- Source material
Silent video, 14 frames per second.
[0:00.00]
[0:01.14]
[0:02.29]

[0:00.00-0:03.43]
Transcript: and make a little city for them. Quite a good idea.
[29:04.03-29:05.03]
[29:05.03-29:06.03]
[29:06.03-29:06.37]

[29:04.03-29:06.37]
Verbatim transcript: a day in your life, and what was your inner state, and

==

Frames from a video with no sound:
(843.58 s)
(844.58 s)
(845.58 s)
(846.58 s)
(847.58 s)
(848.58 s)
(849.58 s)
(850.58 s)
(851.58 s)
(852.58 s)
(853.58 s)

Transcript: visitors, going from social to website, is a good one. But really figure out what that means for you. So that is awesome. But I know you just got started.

--

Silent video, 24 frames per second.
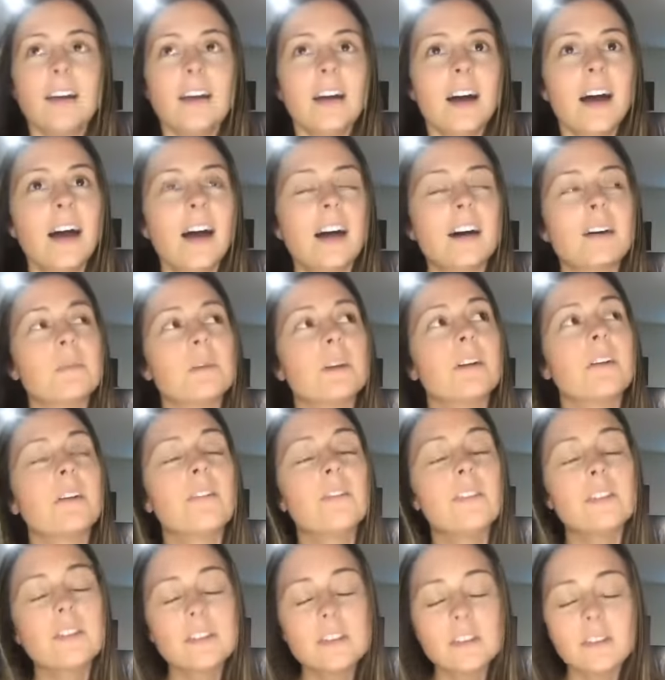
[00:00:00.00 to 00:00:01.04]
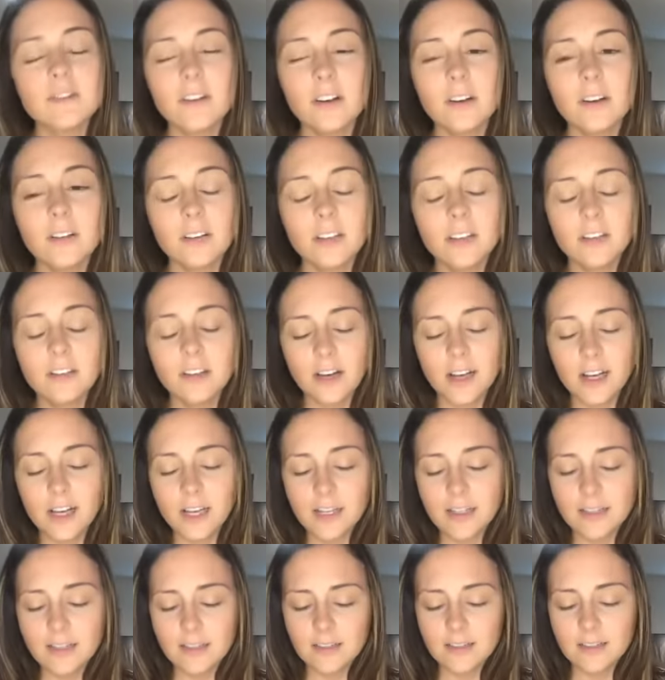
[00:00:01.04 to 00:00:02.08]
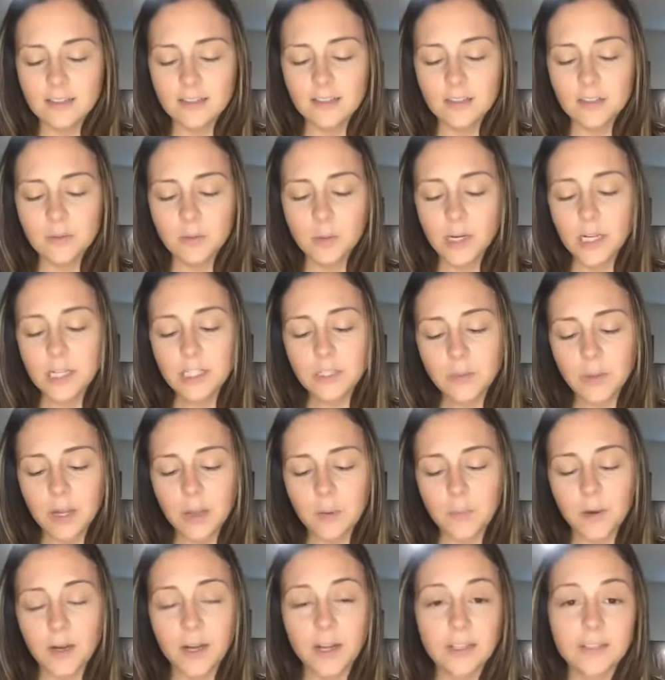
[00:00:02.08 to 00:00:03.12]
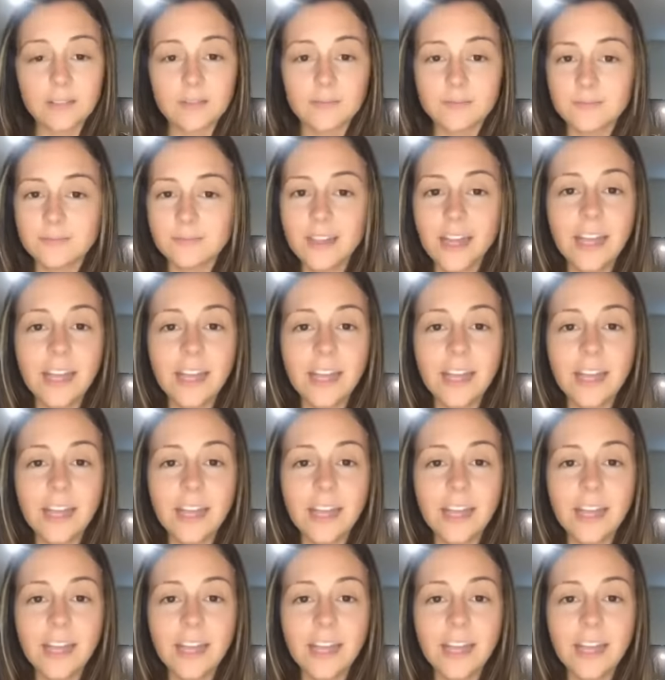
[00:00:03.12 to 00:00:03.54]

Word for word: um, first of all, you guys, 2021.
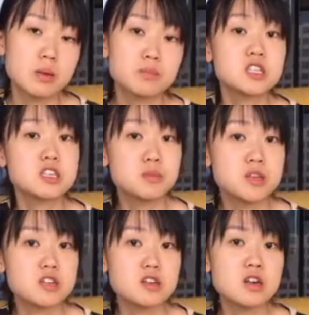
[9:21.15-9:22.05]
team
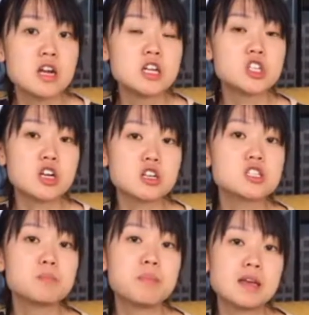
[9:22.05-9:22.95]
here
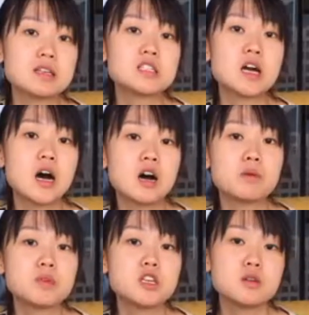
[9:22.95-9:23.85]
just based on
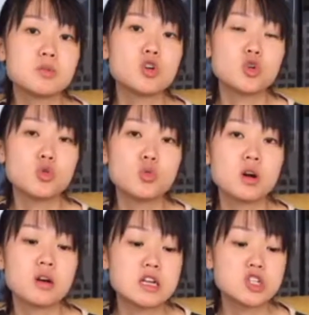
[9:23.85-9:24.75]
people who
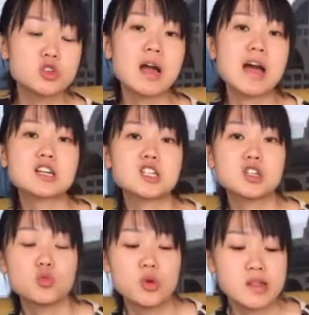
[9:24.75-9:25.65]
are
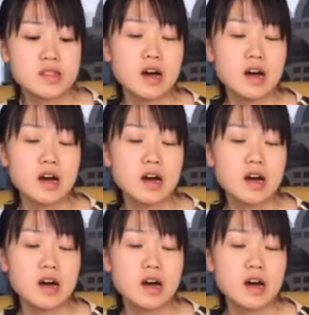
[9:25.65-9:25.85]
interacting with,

- Task
For each line above that holds the string "Silent", provide a copy of that line.

- Answer box
Silent video, 14 frames per second.
Silent video, 24 frames per second.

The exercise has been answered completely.